Chapter 5 Non-Lena Softwares
In this video we’re going to explain how to use a software that is not LENA in order to do your analysis. One important point I want to make right off the bat is that you need to know a little bit of coding to use this software so if you have never used a terminal and if you don’t know what bash or Python are then you probably want to get some training on that first. We provide some links for this in the further resources section of this video. We are going to base our explanations on the software that was developed in the ACLEW project, where the analysis was broken down into several phases.
The first phase involves deciding who speaks when. For this phase you need to use VTC, short for Voice Type Classifier. VTC was trained on a large corpus of over 200 hours of child-centred recordings that were put together by combining some data that we had in our lab with data available on CHILDES. Most of the data actually came from CHILDES, in particular from the Tsay corpus that contains samples from Chinese language. The rest of the data comes from several different languages including English, French and other languages from Oceania, America, and Africa. So one big difference compared to Lena is that it was not trained solely and exclusively on children learning English.

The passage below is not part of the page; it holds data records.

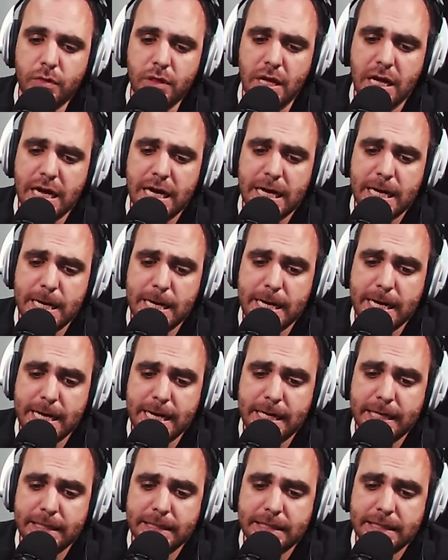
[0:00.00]

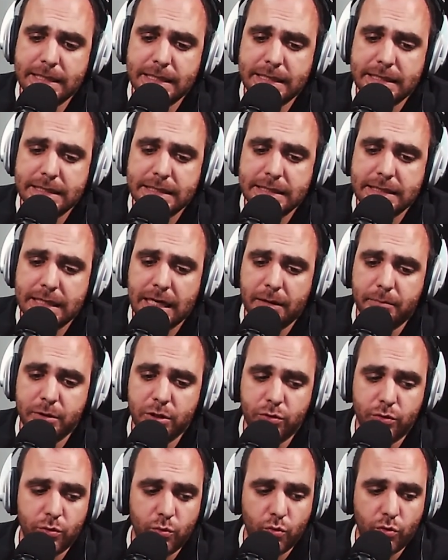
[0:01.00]
And I'll
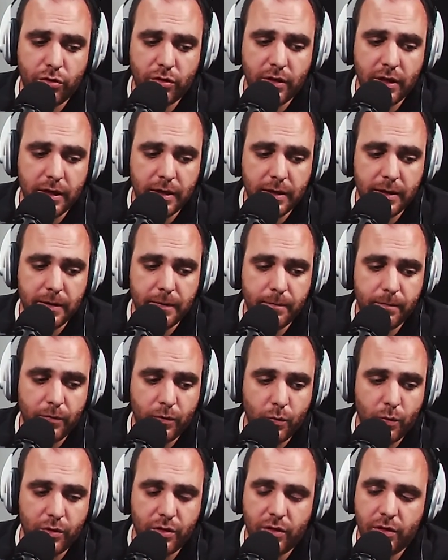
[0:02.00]
be doing it with
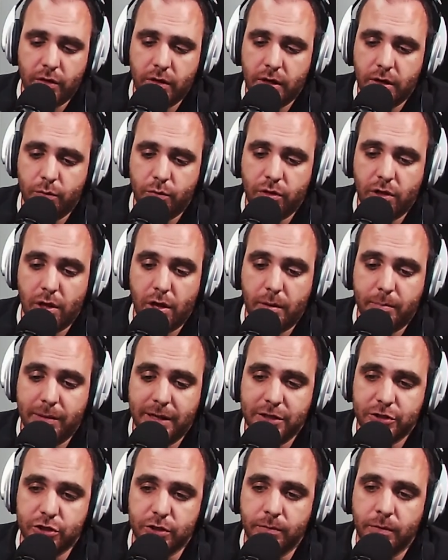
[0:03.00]
a lot of
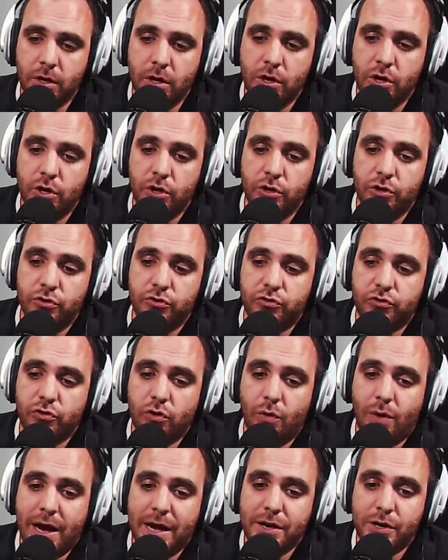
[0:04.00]
pleasure.
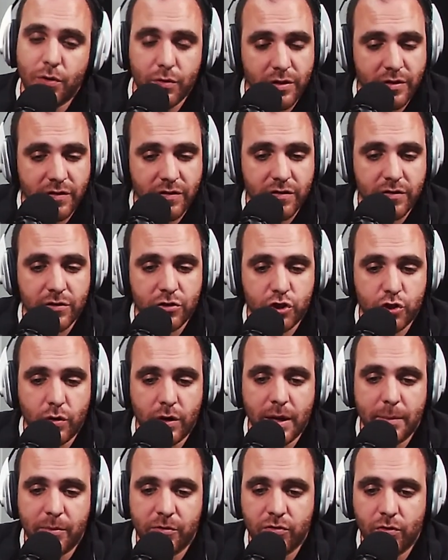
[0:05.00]
So I know this is a
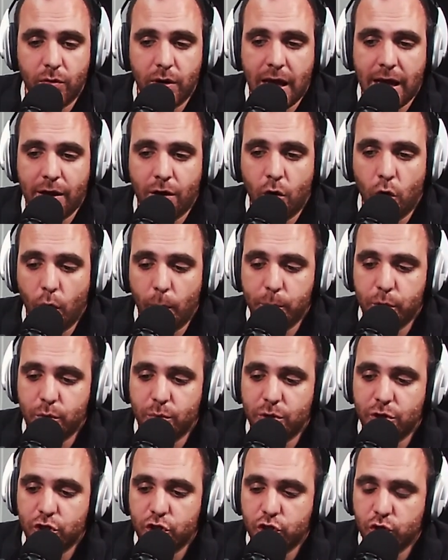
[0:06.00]
short episode. I hope
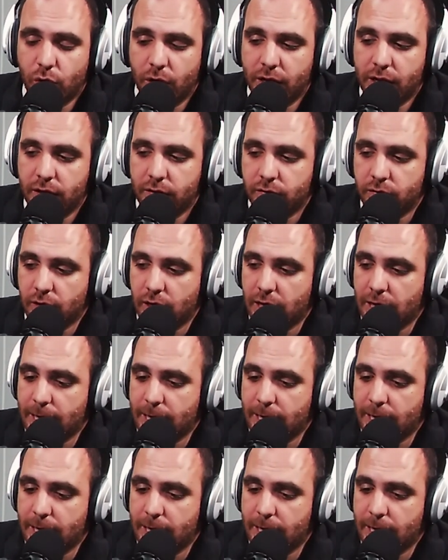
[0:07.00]
you enjoyed it.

The second phase of analysis applies only to sections that the Voice Type Classifier identified as being adult speech. For this we use another piece of software that’s called Alice, short for Automatic Linguistic Units Counter. Alice was also trained with multiple languages although much of the data was English from the US and from the UK.
Both of these are open source, which means that you can download them and reuse them – you can even change them anytime as you think best, since both of them can be retrained. Even if both of them can be retrained, you can also use them out of the box.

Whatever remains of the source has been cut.